TASK DATA Block Start
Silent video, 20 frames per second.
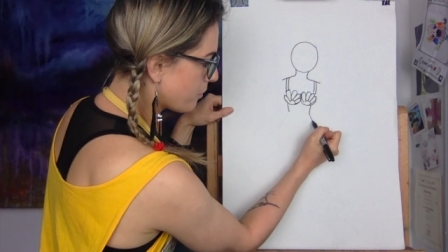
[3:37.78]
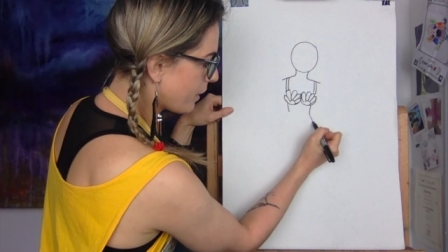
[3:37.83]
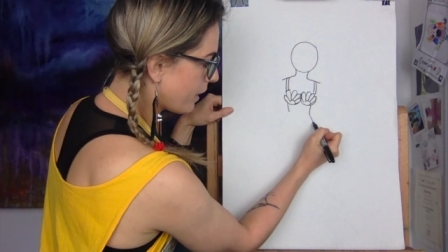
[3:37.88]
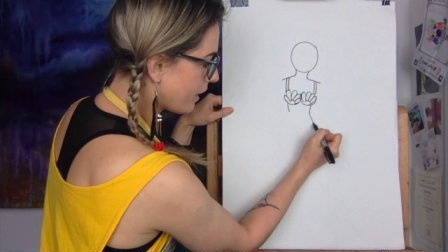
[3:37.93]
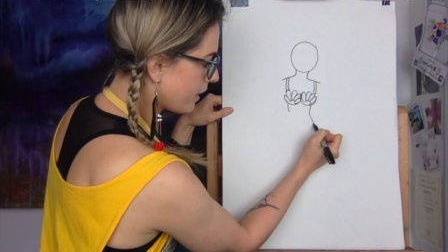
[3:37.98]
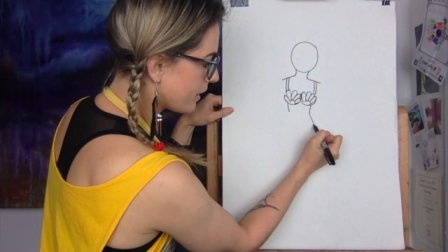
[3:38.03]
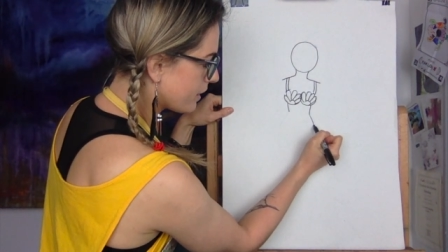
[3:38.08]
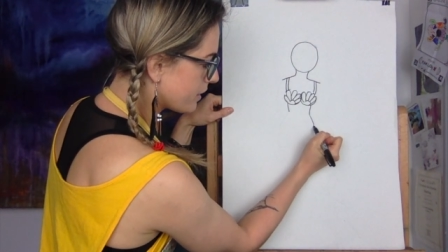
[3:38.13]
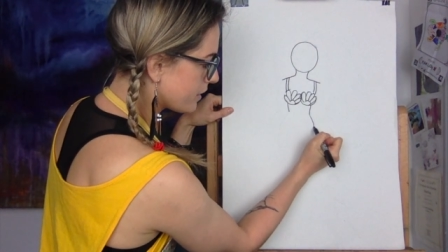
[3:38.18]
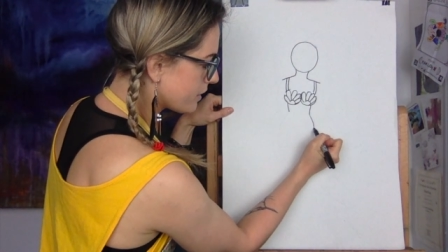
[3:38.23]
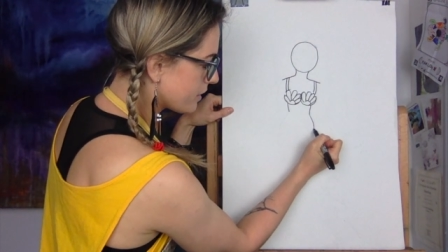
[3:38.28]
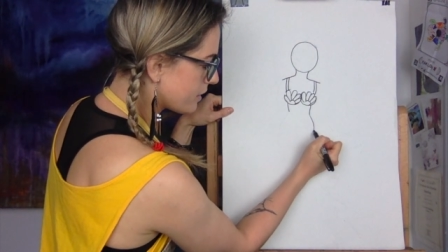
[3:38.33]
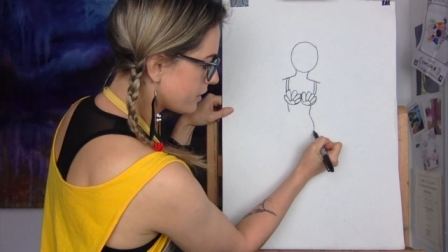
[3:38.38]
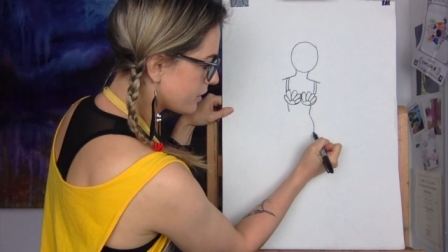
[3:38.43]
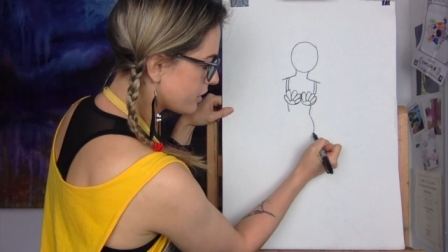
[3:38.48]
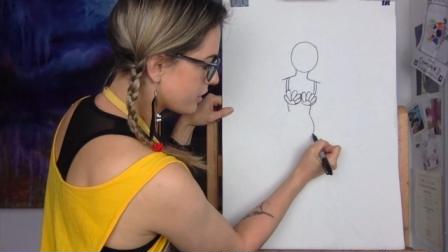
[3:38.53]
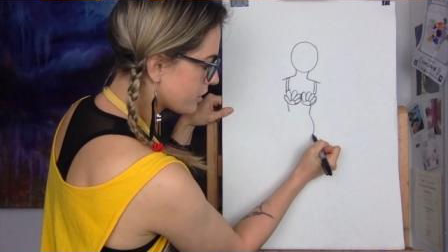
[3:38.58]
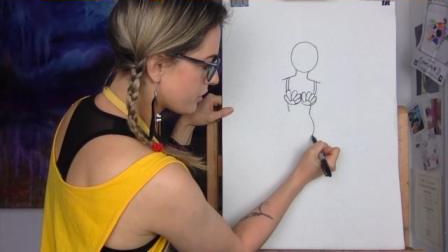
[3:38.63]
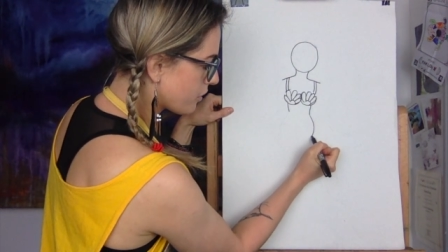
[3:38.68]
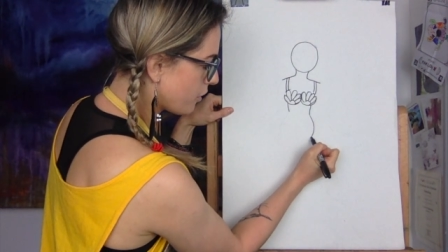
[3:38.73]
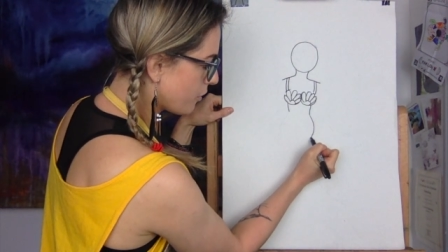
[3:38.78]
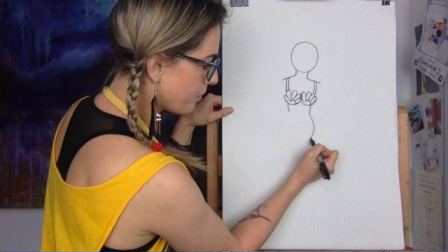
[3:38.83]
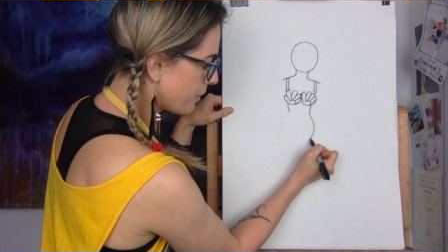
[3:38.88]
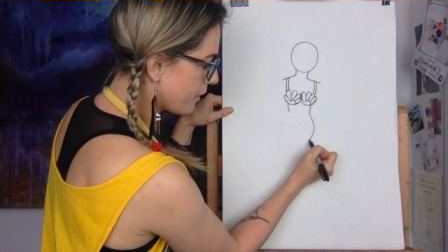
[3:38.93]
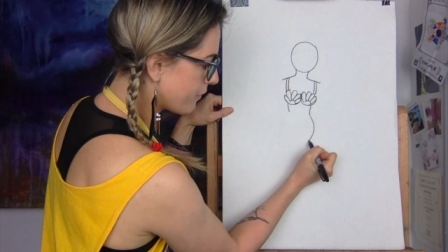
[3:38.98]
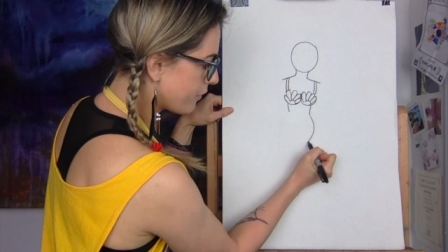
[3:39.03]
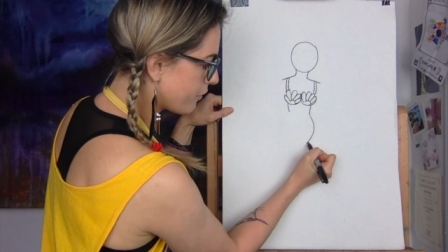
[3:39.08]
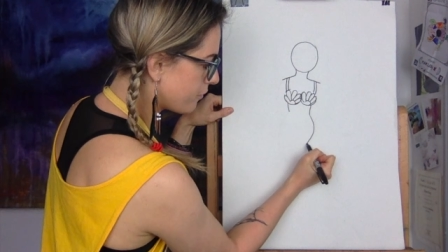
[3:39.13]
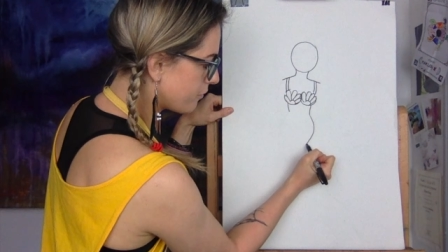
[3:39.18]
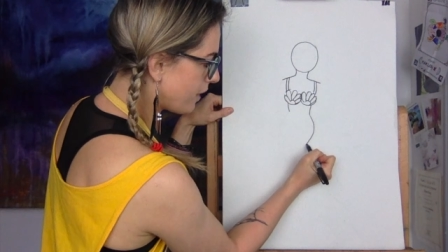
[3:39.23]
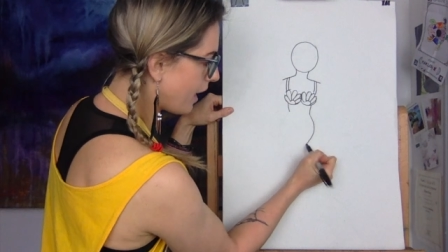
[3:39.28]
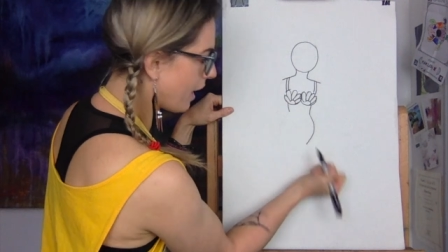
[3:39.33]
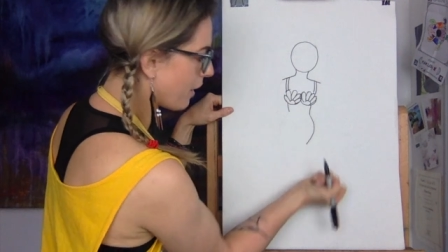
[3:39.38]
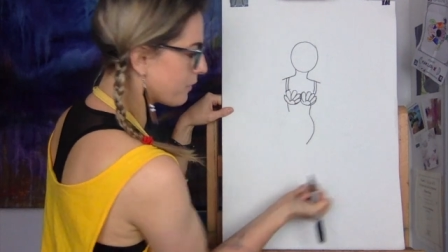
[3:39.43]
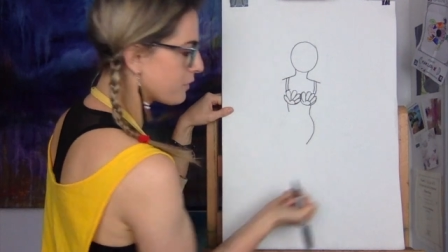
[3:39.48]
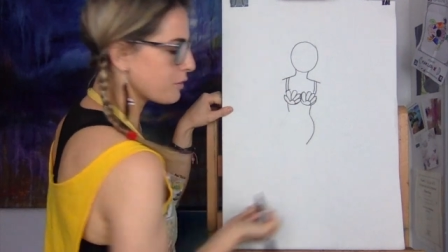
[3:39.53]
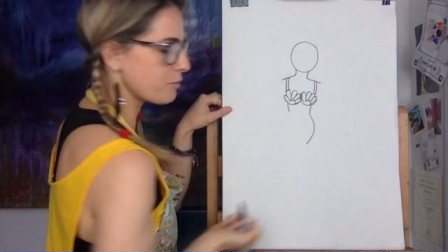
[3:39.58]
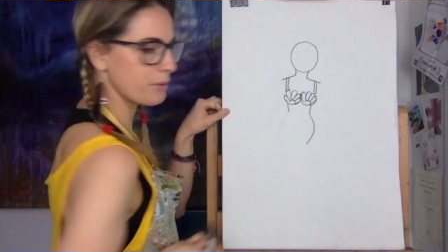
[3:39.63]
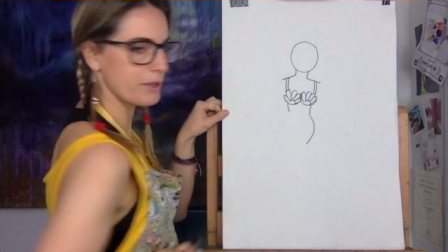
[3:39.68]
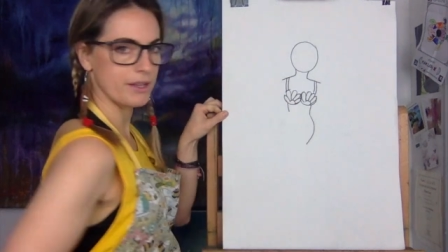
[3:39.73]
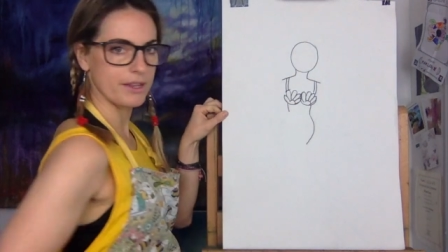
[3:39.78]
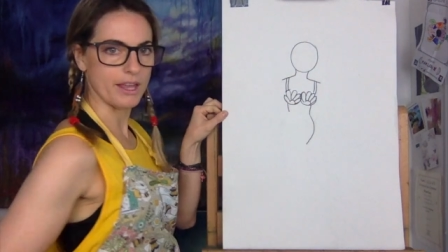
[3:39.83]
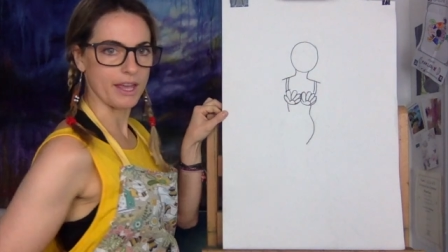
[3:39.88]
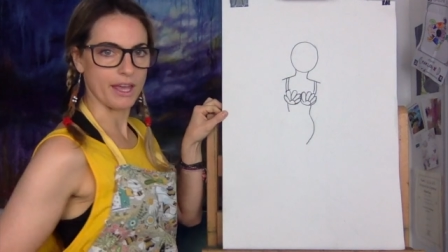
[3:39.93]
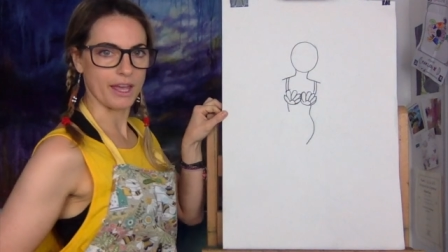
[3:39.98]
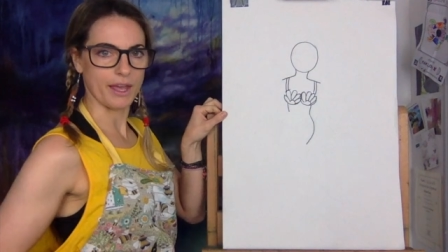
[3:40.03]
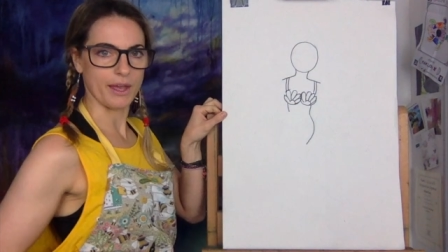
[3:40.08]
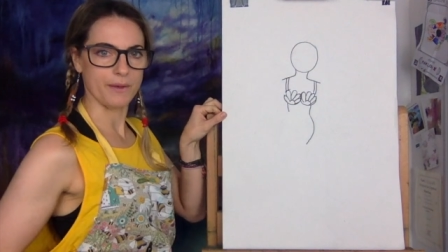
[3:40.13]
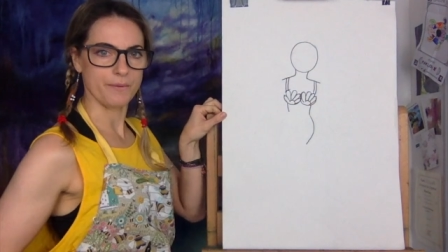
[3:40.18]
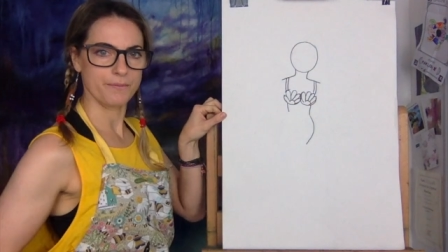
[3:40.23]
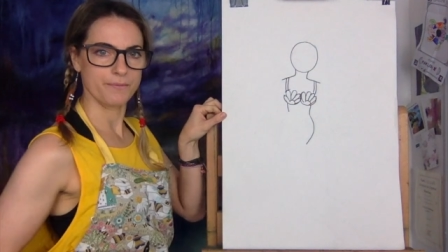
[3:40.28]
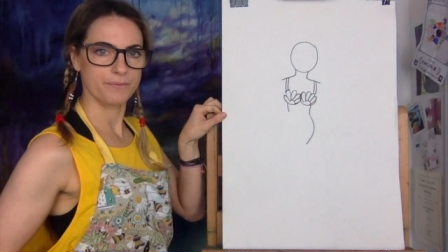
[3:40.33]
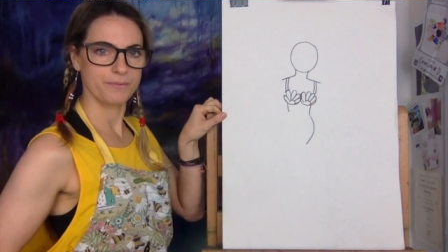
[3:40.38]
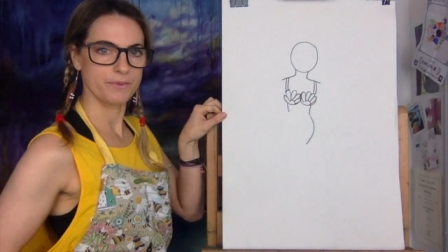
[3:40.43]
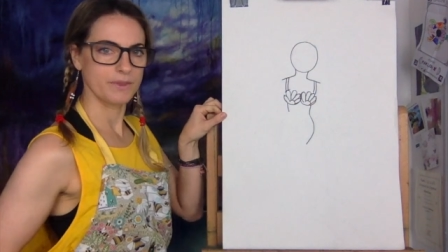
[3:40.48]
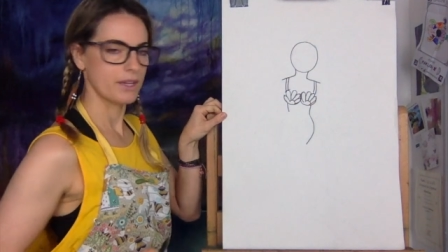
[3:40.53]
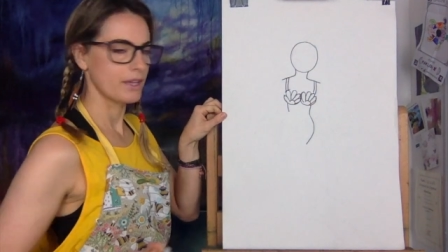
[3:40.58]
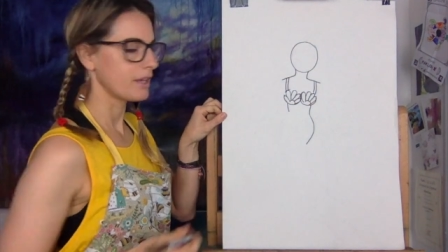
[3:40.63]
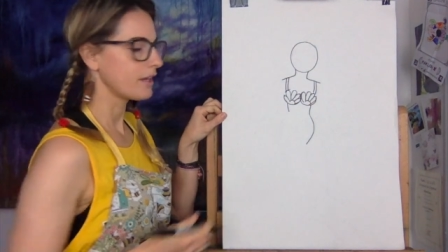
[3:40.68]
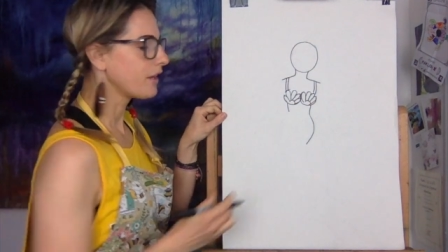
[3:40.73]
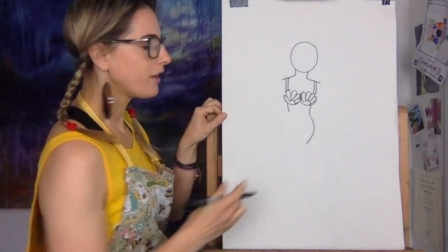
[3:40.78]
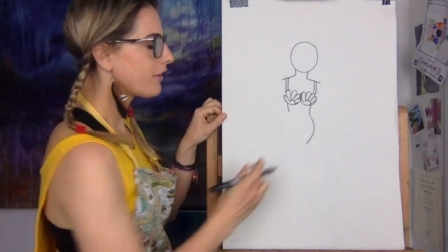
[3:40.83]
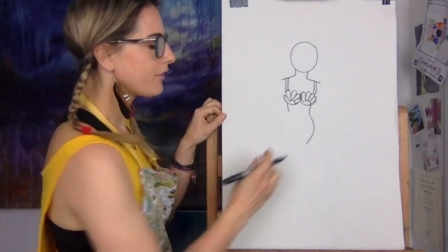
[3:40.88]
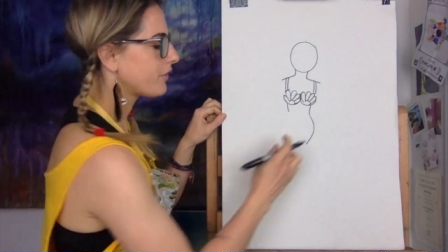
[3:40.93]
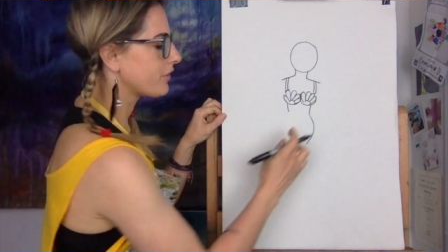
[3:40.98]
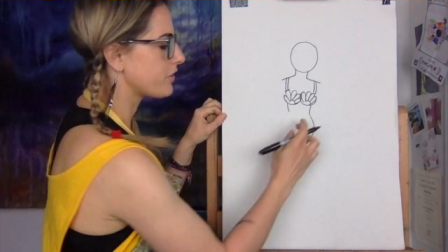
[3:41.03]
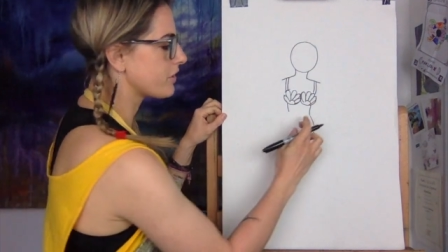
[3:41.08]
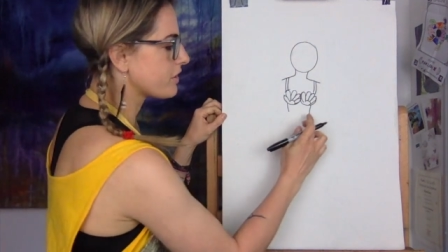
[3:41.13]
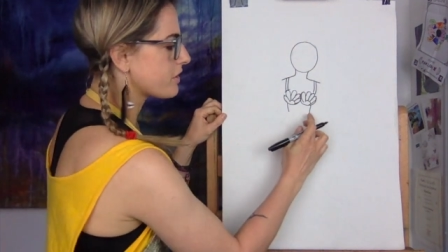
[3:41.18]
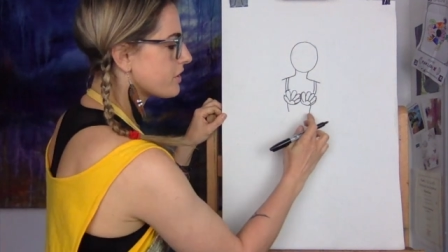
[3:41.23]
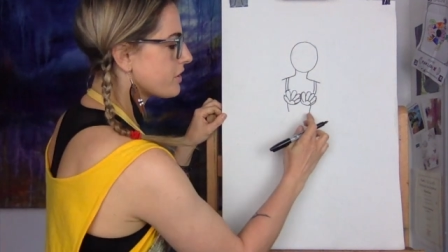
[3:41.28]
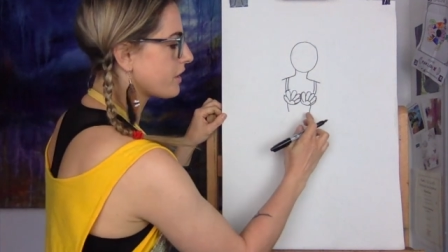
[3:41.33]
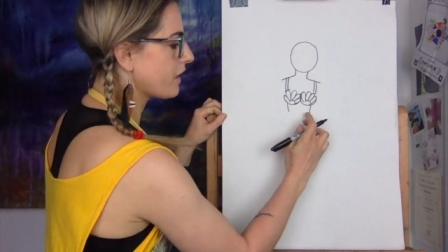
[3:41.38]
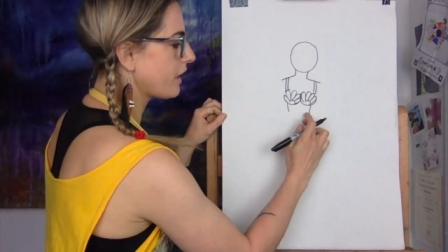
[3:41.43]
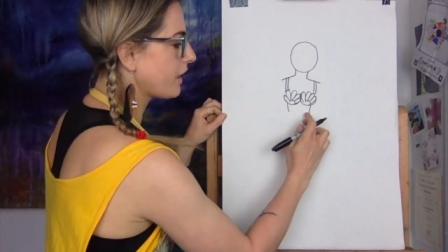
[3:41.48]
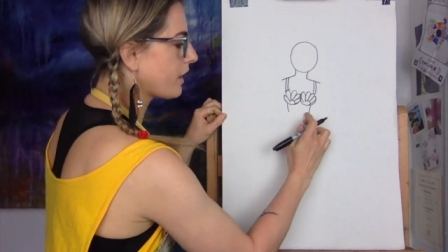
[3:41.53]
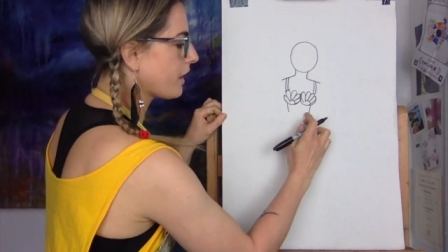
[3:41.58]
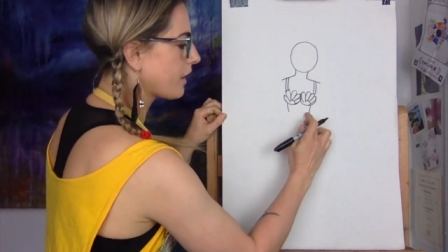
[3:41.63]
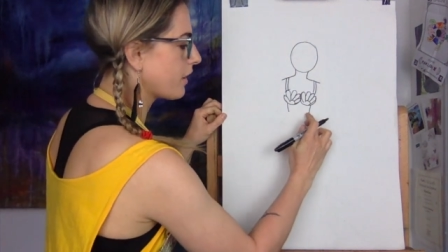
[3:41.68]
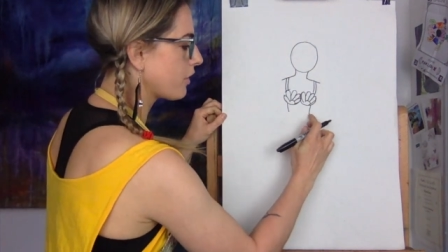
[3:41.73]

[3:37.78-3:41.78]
bit, so she's got a bit of a round bit there. So just think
TASK DATA Block End
DIRECTIONS
Produce the entries again, word for word, without any of their pictures.

WRITTEN RESPONSE
Silent video, 20 frames per second.
[3:37.78]
[3:37.83]
[3:37.88]
[3:37.93]
[3:37.98]
[3:38.03]
[3:38.08]
[3:38.13]
[3:38.18]
[3:38.23]
[3:38.28]
[3:38.33]
[3:38.38]
[3:38.43]
[3:38.48]
[3:38.53]
[3:38.58]
[3:38.63]
[3:38.68]
[3:38.73]
[3:38.78]
[3:38.83]
[3:38.88]
[3:38.93]
[3:38.98]
[3:39.03]
[3:39.08]
[3:39.13]
[3:39.18]
[3:39.23]
[3:39.28]
[3:39.33]
[3:39.38]
[3:39.43]
[3:39.48]
[3:39.53]
[3:39.58]
[3:39.63]
[3:39.68]
[3:39.73]
[3:39.78]
[3:39.83]
[3:39.88]
[3:39.93]
[3:39.98]
[3:40.03]
[3:40.08]
[3:40.13]
[3:40.18]
[3:40.23]
[3:40.28]
[3:40.33]
[3:40.38]
[3:40.43]
[3:40.48]
[3:40.53]
[3:40.58]
[3:40.63]
[3:40.68]
[3:40.73]
[3:40.78]
[3:40.83]
[3:40.88]
[3:40.93]
[3:40.98]
[3:41.03]
[3:41.08]
[3:41.13]
[3:41.18]
[3:41.23]
[3:41.28]
[3:41.33]
[3:41.38]
[3:41.43]
[3:41.48]
[3:41.53]
[3:41.58]
[3:41.63]
[3:41.68]
[3:41.73]

[3:37.78-3:41.78]
bit, so she's got a bit of a round bit there. So just think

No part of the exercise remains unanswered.